[Opening DATA LISTING section]

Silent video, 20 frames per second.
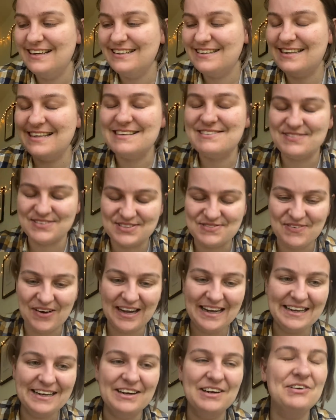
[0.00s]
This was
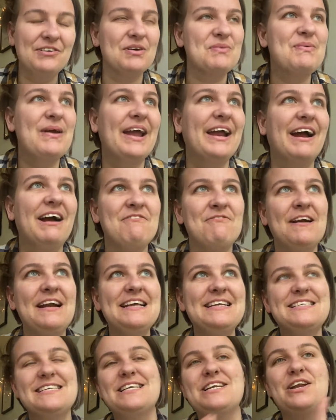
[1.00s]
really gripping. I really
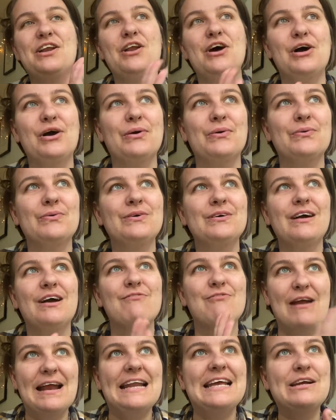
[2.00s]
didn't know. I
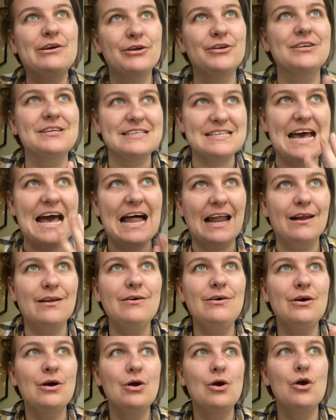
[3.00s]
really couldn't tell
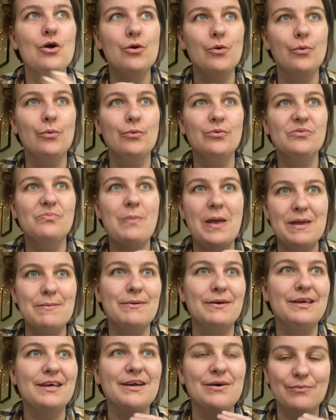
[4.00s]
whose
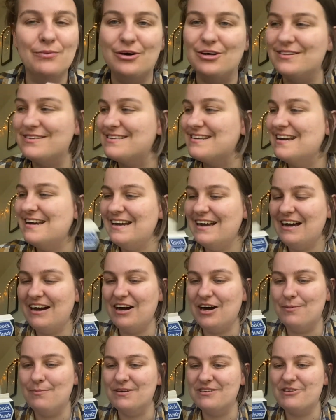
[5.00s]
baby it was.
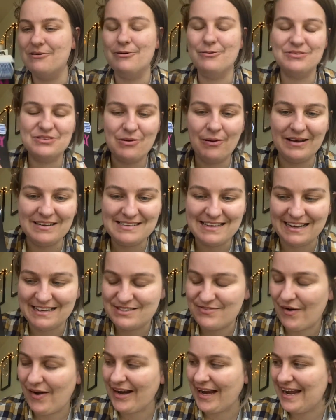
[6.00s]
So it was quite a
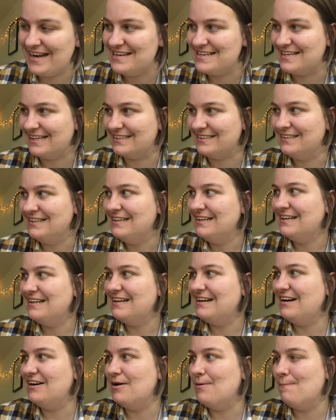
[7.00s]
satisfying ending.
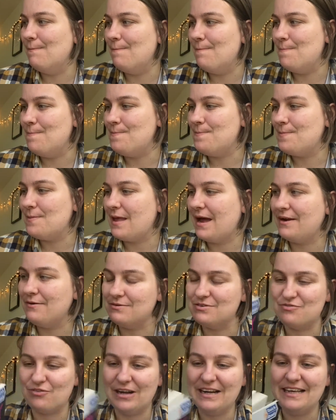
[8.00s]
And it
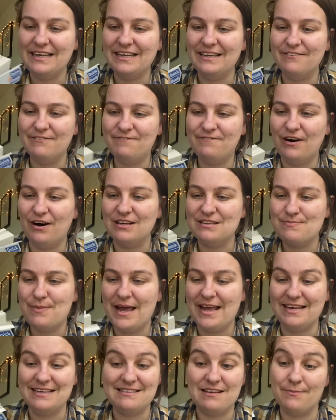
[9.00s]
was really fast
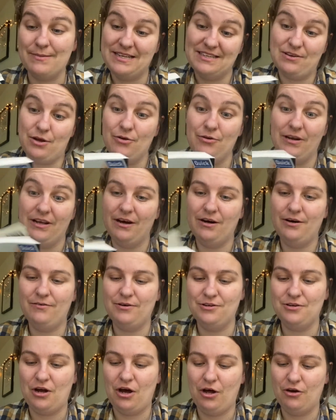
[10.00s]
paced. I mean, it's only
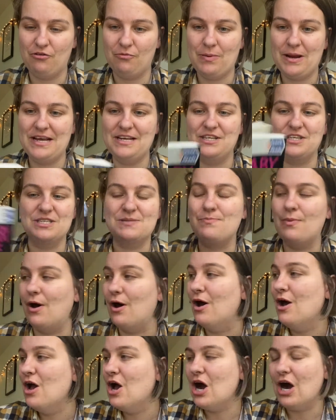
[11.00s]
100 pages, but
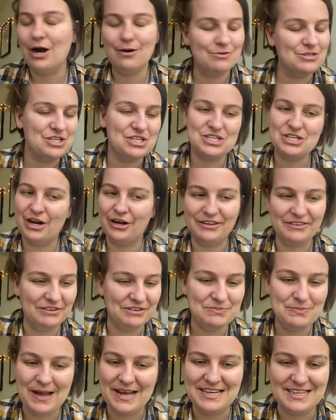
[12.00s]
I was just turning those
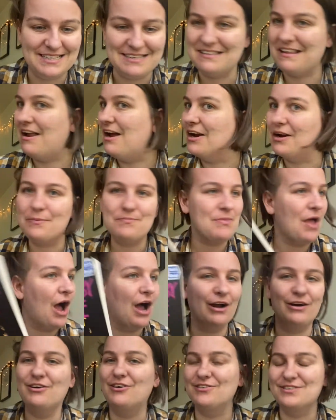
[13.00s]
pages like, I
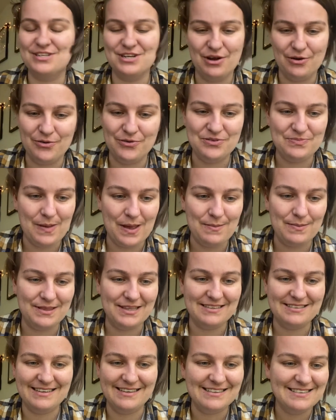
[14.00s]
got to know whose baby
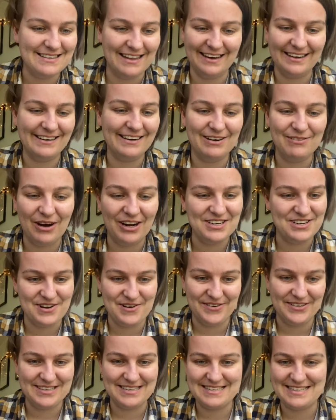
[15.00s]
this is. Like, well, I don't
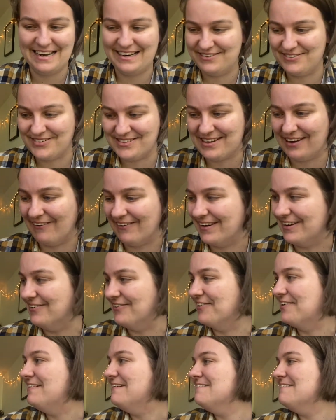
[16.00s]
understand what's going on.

[Closing DATA LISTING section]

WHAT THIS TASK INVOLVES
Could you output all the entries above exactly as written, leaving out the pictures?

EXERCISE OUTPUT
Silent video, 20 frames per second.
[0.00s]
This was
[1.00s]
really gripping. I really
[2.00s]
didn't know. I
[3.00s]
really couldn't tell
[4.00s]
whose
[5.00s]
baby it was.
[6.00s]
So it was quite a
[7.00s]
satisfying ending.
[8.00s]
And it
[9.00s]
was really fast
[10.00s]
paced. I mean, it's only
[11.00s]
100 pages, but
[12.00s]
I was just turning those
[13.00s]
pages like, I
[14.00s]
got to know whose baby
[15.00s]
this is. Like, well, I don't
[16.00s]
understand what's going on.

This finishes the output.